Um farol para a retomada do crescimento
Por Luís Adolfo Pereira Beckstein, especialista em análise econômica e investimento estrangeiro do Brasil
A China foi o primeiro país do mundo a enfrentar a pandemia de COVID-19 e o primeiro a sair dela. Até aí nada de surpreendente. Mas o que chama a atenção é o ritmo da arrancada chinesa. Depois de um primeiro trimestre com queda de 6,8% no PIB, e de um segundo trimestre já com crescimento de 3,2%, a China apresenta ao mundo no terceiro trimestre um crescimento de 4,9%. No ano, o crescimento acumulado já está em 0,7%. O FMI recentemente divulgou a atualização de seu World Economic Outlook projetando um crescimento de 1,9%, neste ano, e 8,2%, em 2021. Esse número por si só já é relevante, mas chama ainda mais a atenção quando o colocamos em perspectiva com a previsão para o resto do mundo, com uma queda de 4,4%, neste ano, e um crescimento de 5,2%, no ano que vem.
Mais importante do que isso, os números apresentados pela Administração Estatal de Estatísticas da China, mostram que boa parte dos indicadores dos componentes do PIB estão em ascensão, sendo que muitos deles, inclusive, já viraram para o positivo no acumulado do ano.
Os hanzis (caráteres chineses) para crise (weiji) e oportunidade (jihui) compartilham o radical “ji” (机). Em chinês, assim como em português, o radical é parte da palavra que contém a sua essência. Essa questão linguística parece ser uma excelente metáfora para a chamada política da dupla circulação. Há anos o governo já vinha manifestando preocupação com o peso excessivo do investimento no PIB, tendo declarado em seu 13º Plano Quinquenal a intenção de aumentar a participação do consumo interno, e em especial, dos serviços.
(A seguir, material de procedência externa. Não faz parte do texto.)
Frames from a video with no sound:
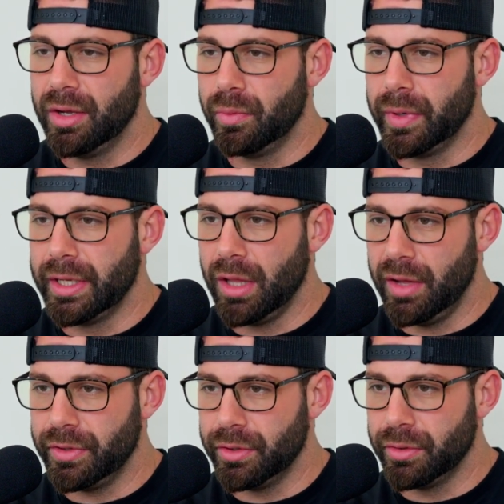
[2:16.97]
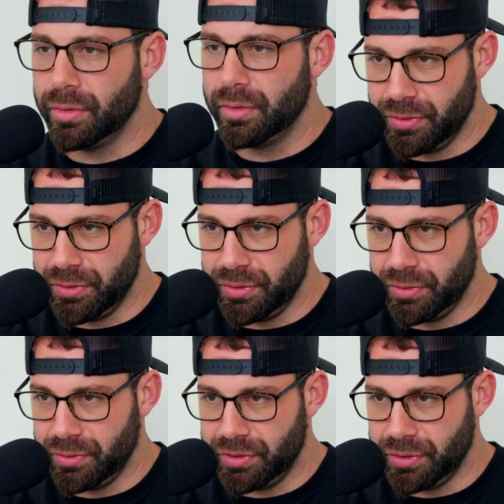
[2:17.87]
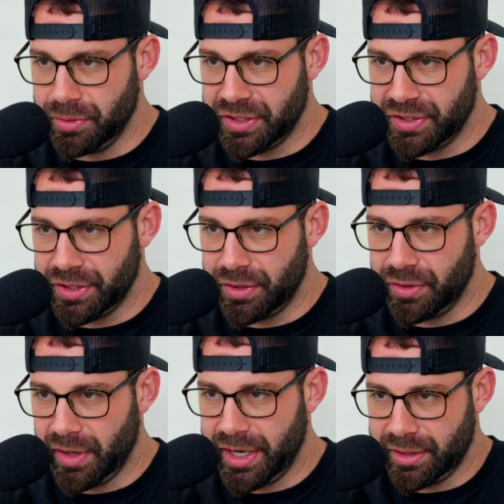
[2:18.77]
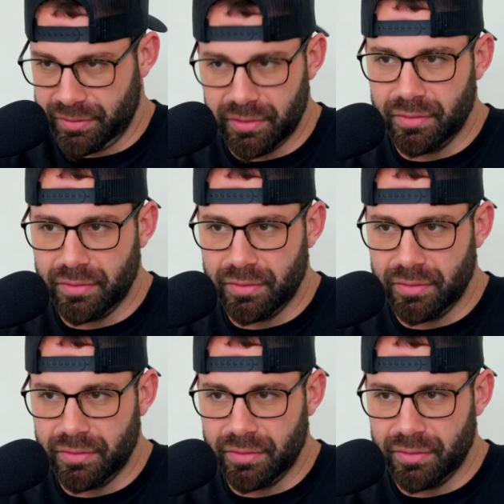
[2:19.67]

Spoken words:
we love you to consider like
É provável que o 14º Plano enfatize e explicite ainda mais essa questão, como um caminho sem volta.
Essa mudança - mais do que satisfazer os asseios de uma população que tem tido sucessivos ganhos salariais ao longo dos anos - ajuda a solucionar uma questão que tem preocupado o governo central de Pequim e o mundo: a sobrecapacidade da indústria. Desde antes da pandemia, já estava claro que um crescimento focado no investimento iria agravar o problema do excesso de capacidade das empresas chinesas. O governo central vinha enfrentando essa questão com uma política de forte estímulo a fusões e aquisições e à consolidação de empresas, juntamente com o fechamento das plantas menos eficientes.
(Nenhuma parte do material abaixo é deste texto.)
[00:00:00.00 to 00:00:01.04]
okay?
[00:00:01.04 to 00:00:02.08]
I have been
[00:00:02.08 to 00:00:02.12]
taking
A pandemia de 2020, sem dúvida, está sendo a maior crise do século XXI, mas seguindo a máxima de enxergar oportunidade dentro da crise (o “ji” que eu citei acima), o governo central chinês decidiu acelerar esse processo com a chamada política da dupla circulação. Se antes parecia haver algum dilema na escolha entre priorizar o investimento ou o consumo interno, essa dúvida se esvaiu. Isso porque, dentre as principais economias do mundo, apenas a China deve apresentar crescimento neste ano. Então nada mais lógico do que focar no único mercado que cresce, que no caso, é o seu próprio mercado.
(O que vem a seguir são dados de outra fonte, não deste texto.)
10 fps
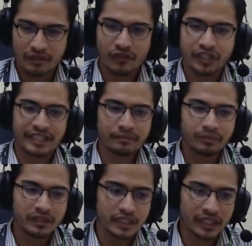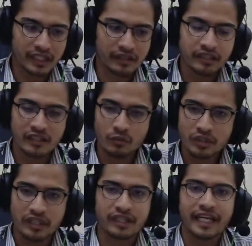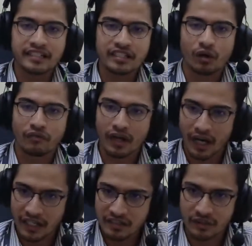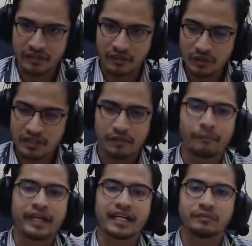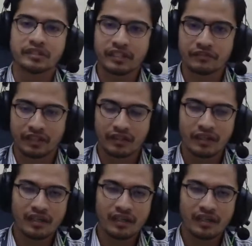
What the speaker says: For example, in the real world, a collection of cars on the road make up the traffic.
A economia da China já está em processo de retomada do crescimento, mas as bases para uma recuperação sustentada ainda precisam ser consolidadas. Dessa forma, o 14º Plano Quinquenal parece vir em um momento propício. Algumas estratégias que já vinham sendo implementadas, devem ser formalmente incluídas no plano e fortalecidas, como a dupla circulação e a ênfase no consumo e nos serviços. Outras questões que já constavam na versão anterior do plano devem ser mantidas, como a ênfase no desenvolvimento verde e o crescimento impulsionado pela inovação. Por fim, as novidades devem ficar por conta da outra perna da dupla circulação, com a exportação de serviços, e, muito mais importante, a estratégia chinesa para atingir maior grau de independência na batalha para enfrentar o bloqueio dos EUA. O mundo está muito atento ao que o 14º Plano trará, sabe que não pode prescindir da demanda chinesa e que o momento pede ampla cooperação entre os países para sair da crise.